# YOUR ASSIGNMENT
From the first line to the last, copy the listing exactly and omit the pictures.

# SUPPLIED DATA

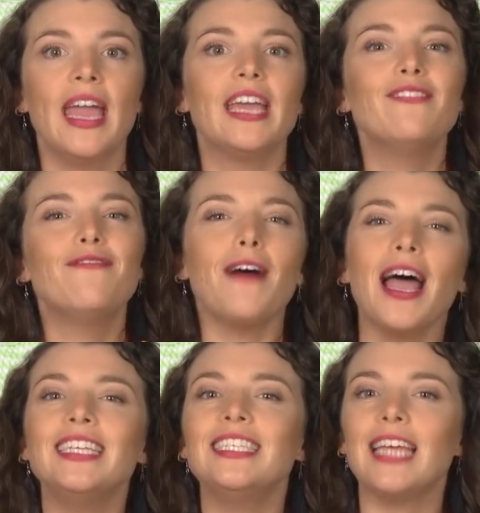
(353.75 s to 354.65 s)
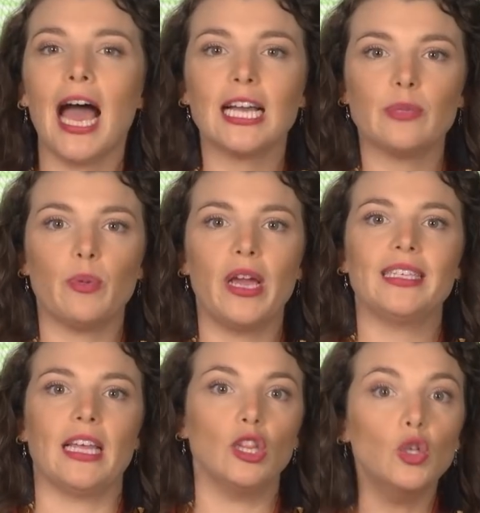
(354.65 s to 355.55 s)
can find tax
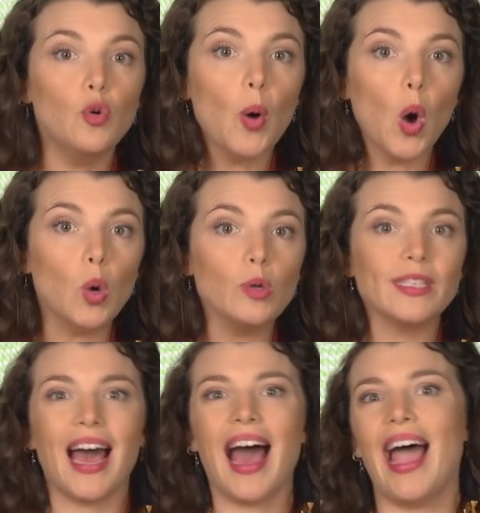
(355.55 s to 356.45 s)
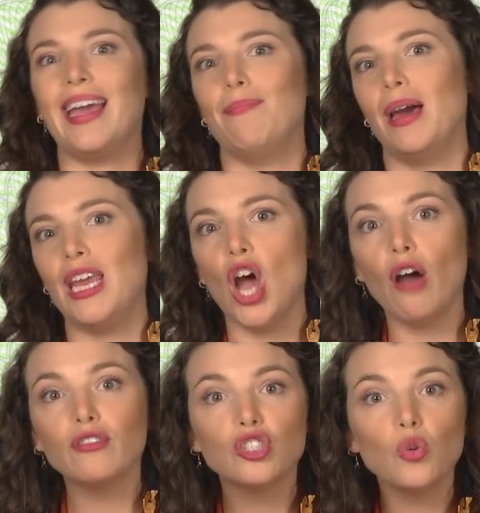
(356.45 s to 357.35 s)
breaks and loopholes, hide money
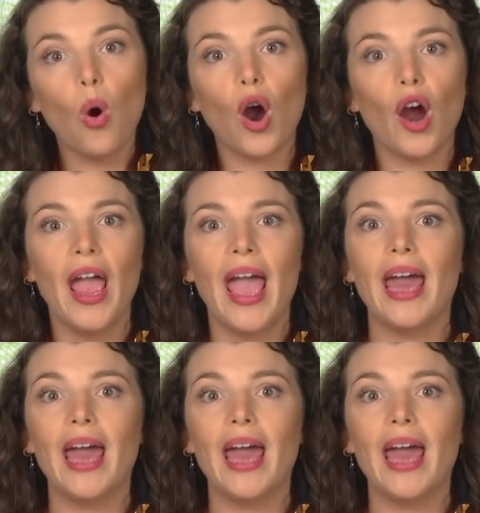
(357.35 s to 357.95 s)
offshore,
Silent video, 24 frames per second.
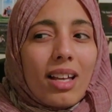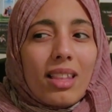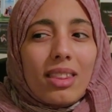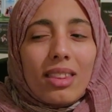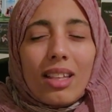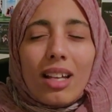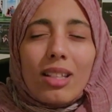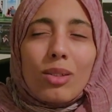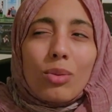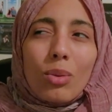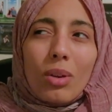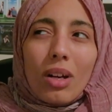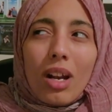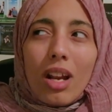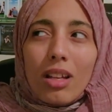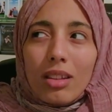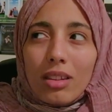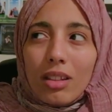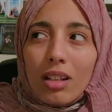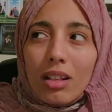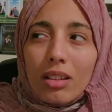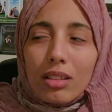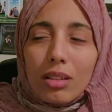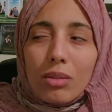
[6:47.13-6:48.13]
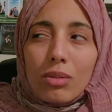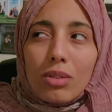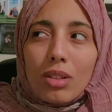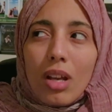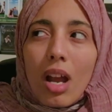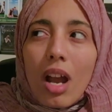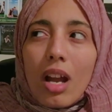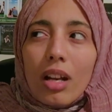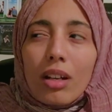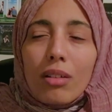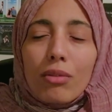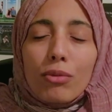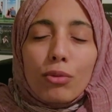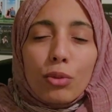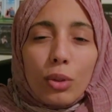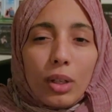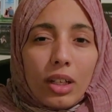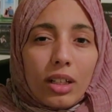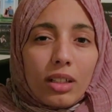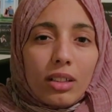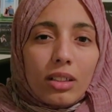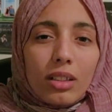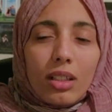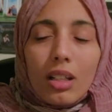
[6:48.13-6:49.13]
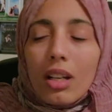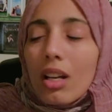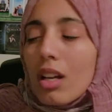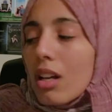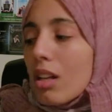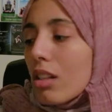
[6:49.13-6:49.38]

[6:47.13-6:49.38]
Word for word: That's what I thought. It was kind of weird.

# EXPECTED OUTPUT
(353.75 s to 354.65 s)
(354.65 s to 355.55 s)
can find tax
(355.55 s to 356.45 s)
(356.45 s to 357.35 s)
breaks and loopholes, hide money
(357.35 s to 357.95 s)
offshore,
Silent video, 24 frames per second.
[6:47.13-6:48.13]
[6:48.13-6:49.13]
[6:49.13-6:49.38]

[6:47.13-6:49.38]
Word for word: That's what I thought. It was kind of weird.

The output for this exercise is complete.